DESCRIPTION OF THE TASK
Copy the lines below word for word, skipping any image.

DATA LISTING
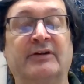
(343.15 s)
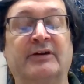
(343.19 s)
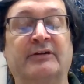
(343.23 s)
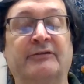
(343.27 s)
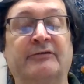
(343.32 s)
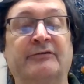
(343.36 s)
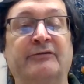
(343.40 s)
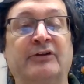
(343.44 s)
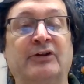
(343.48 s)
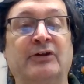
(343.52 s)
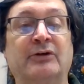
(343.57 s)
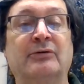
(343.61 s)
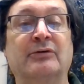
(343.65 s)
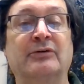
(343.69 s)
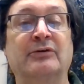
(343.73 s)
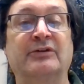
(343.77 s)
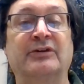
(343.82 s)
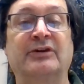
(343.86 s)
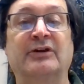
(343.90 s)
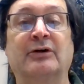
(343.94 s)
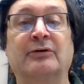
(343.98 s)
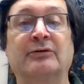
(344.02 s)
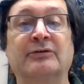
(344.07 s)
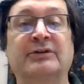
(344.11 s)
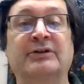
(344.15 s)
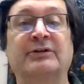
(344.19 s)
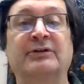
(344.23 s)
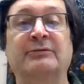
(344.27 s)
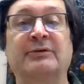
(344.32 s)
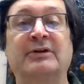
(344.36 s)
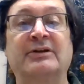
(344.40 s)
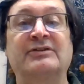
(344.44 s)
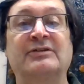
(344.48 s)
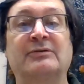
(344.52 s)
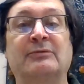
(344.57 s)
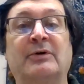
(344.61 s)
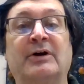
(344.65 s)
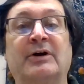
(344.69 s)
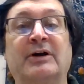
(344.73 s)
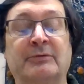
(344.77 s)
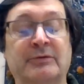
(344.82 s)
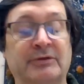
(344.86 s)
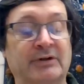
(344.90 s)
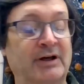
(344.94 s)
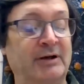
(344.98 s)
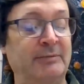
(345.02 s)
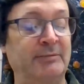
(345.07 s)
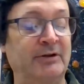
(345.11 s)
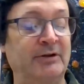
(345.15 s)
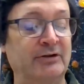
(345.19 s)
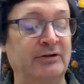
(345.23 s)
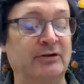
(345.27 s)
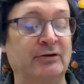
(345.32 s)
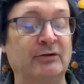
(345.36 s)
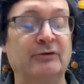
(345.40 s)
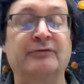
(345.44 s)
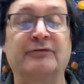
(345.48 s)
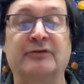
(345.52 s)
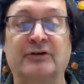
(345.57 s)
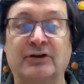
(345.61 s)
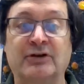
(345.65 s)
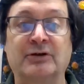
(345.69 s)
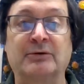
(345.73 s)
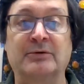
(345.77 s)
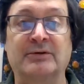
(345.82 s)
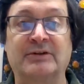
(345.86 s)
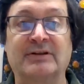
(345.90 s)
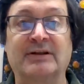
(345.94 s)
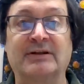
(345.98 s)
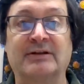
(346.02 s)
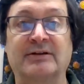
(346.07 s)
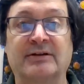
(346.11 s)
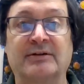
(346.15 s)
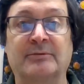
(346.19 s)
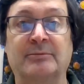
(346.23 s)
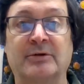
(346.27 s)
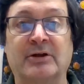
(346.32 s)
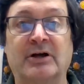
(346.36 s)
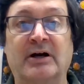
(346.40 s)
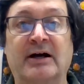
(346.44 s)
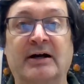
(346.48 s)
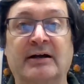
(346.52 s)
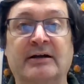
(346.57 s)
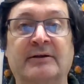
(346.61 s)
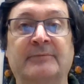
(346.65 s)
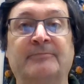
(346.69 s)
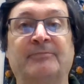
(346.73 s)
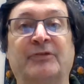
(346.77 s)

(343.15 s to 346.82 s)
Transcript: The only reason why it would not be due for you at the end of the block,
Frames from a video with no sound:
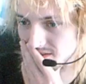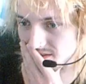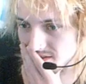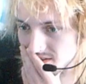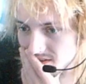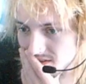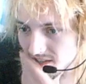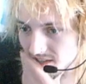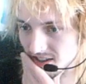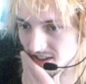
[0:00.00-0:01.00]
make a
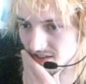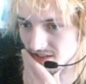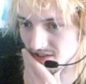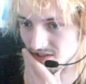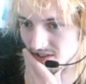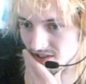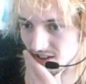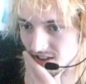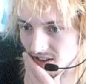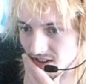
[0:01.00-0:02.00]
small
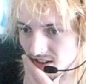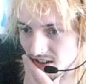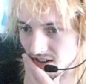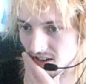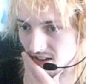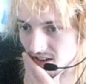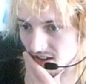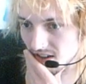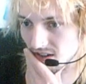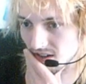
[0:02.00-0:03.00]

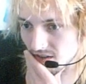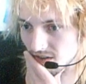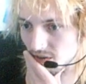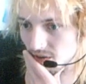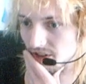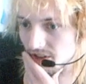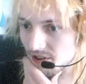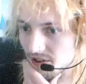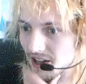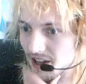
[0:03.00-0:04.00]
window
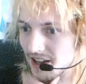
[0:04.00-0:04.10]
there.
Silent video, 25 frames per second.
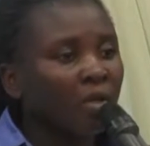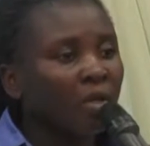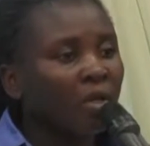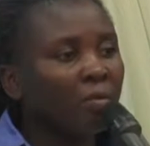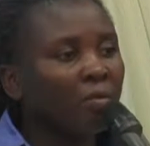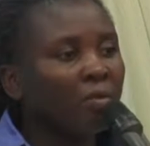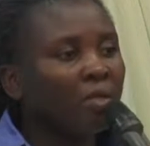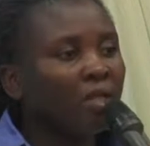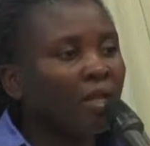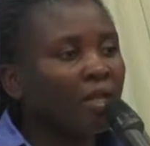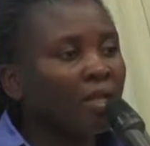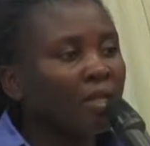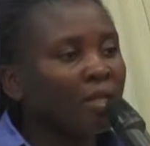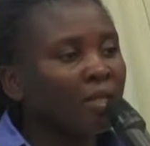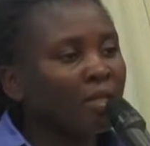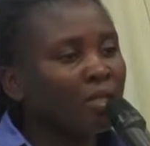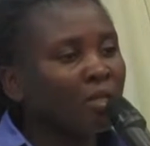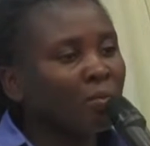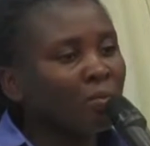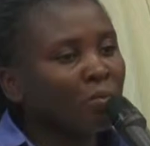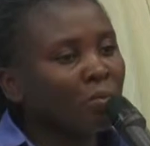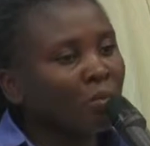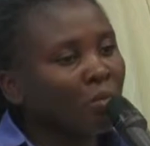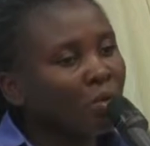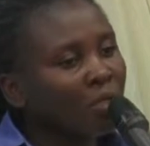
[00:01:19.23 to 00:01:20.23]

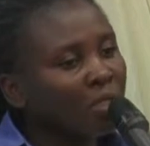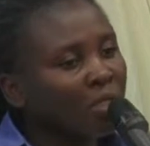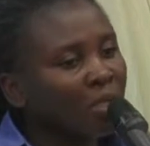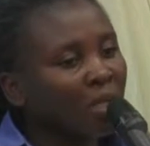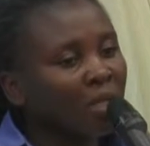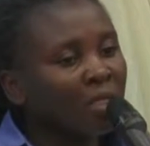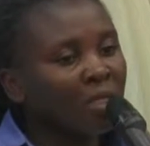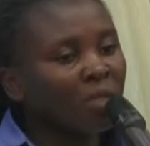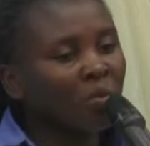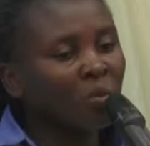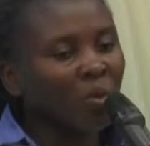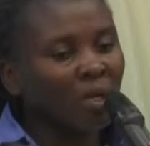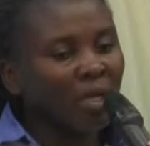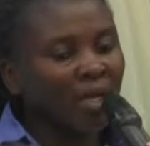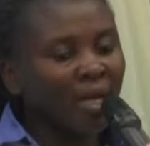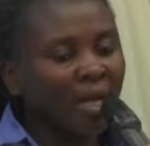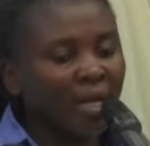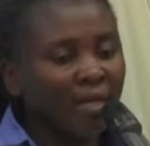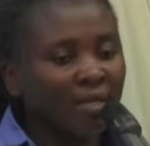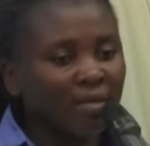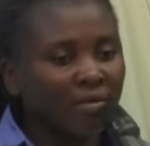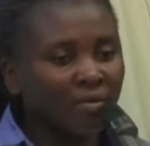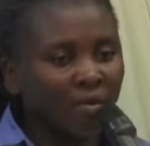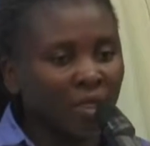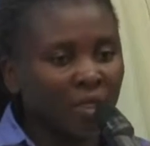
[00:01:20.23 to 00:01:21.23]
Immediately, most cases we
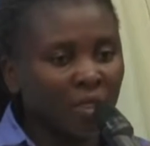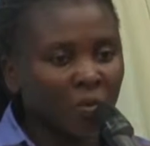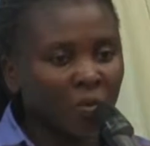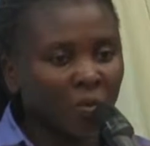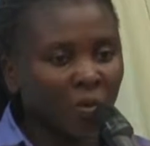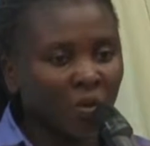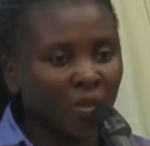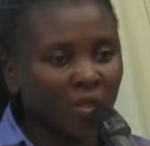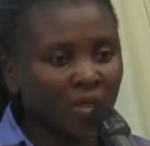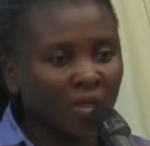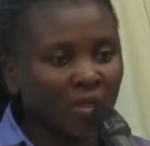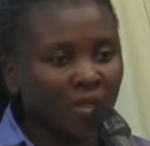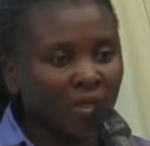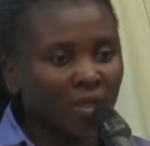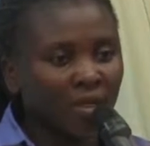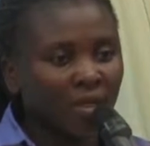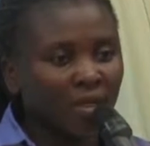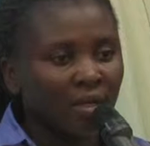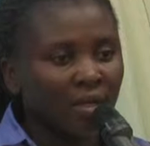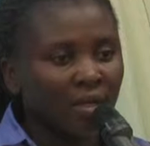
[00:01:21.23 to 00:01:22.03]
get response.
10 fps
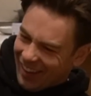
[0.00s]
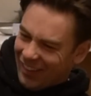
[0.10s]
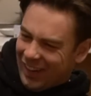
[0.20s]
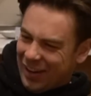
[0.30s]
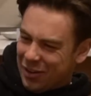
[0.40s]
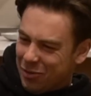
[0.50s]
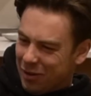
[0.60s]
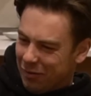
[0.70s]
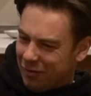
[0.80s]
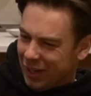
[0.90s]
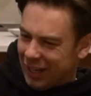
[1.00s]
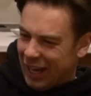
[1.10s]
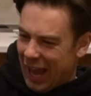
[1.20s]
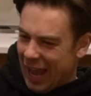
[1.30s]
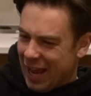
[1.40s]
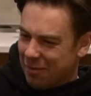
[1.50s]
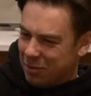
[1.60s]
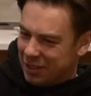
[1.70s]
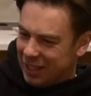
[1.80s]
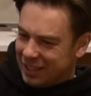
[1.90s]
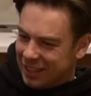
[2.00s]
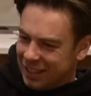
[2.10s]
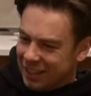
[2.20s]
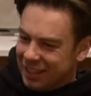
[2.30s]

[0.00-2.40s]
wow, you went fucking ham with that thing. Is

EXERCISE SOLUTION
(343.15 s)
(343.19 s)
(343.23 s)
(343.27 s)
(343.32 s)
(343.36 s)
(343.40 s)
(343.44 s)
(343.48 s)
(343.52 s)
(343.57 s)
(343.61 s)
(343.65 s)
(343.69 s)
(343.73 s)
(343.77 s)
(343.82 s)
(343.86 s)
(343.90 s)
(343.94 s)
(343.98 s)
(344.02 s)
(344.07 s)
(344.11 s)
(344.15 s)
(344.19 s)
(344.23 s)
(344.27 s)
(344.32 s)
(344.36 s)
(344.40 s)
(344.44 s)
(344.48 s)
(344.52 s)
(344.57 s)
(344.61 s)
(344.65 s)
(344.69 s)
(344.73 s)
(344.77 s)
(344.82 s)
(344.86 s)
(344.90 s)
(344.94 s)
(344.98 s)
(345.02 s)
(345.07 s)
(345.11 s)
(345.15 s)
(345.19 s)
(345.23 s)
(345.27 s)
(345.32 s)
(345.36 s)
(345.40 s)
(345.44 s)
(345.48 s)
(345.52 s)
(345.57 s)
(345.61 s)
(345.65 s)
(345.69 s)
(345.73 s)
(345.77 s)
(345.82 s)
(345.86 s)
(345.90 s)
(345.94 s)
(345.98 s)
(346.02 s)
(346.07 s)
(346.11 s)
(346.15 s)
(346.19 s)
(346.23 s)
(346.27 s)
(346.32 s)
(346.36 s)
(346.40 s)
(346.44 s)
(346.48 s)
(346.52 s)
(346.57 s)
(346.61 s)
(346.65 s)
(346.69 s)
(346.73 s)
(346.77 s)

(343.15 s to 346.82 s)
Transcript: The only reason why it would not be due for you at the end of the block,
Frames from a video with no sound:
[0:00.00-0:01.00]
make a
[0:01.00-0:02.00]
small
[0:02.00-0:03.00]

[0:03.00-0:04.00]
window
[0:04.00-0:04.10]
there.
Silent video, 25 frames per second.
[00:01:19.23 to 00:01:20.23]

[00:01:20.23 to 00:01:21.23]
Immediately, most cases we
[00:01:21.23 to 00:01:22.03]
get response.
10 fps
[0.00s]
[0.10s]
[0.20s]
[0.30s]
[0.40s]
[0.50s]
[0.60s]
[0.70s]
[0.80s]
[0.90s]
[1.00s]
[1.10s]
[1.20s]
[1.30s]
[1.40s]
[1.50s]
[1.60s]
[1.70s]
[1.80s]
[1.90s]
[2.00s]
[2.10s]
[2.20s]
[2.30s]

[0.00-2.40s]
wow, you went fucking ham with that thing. Is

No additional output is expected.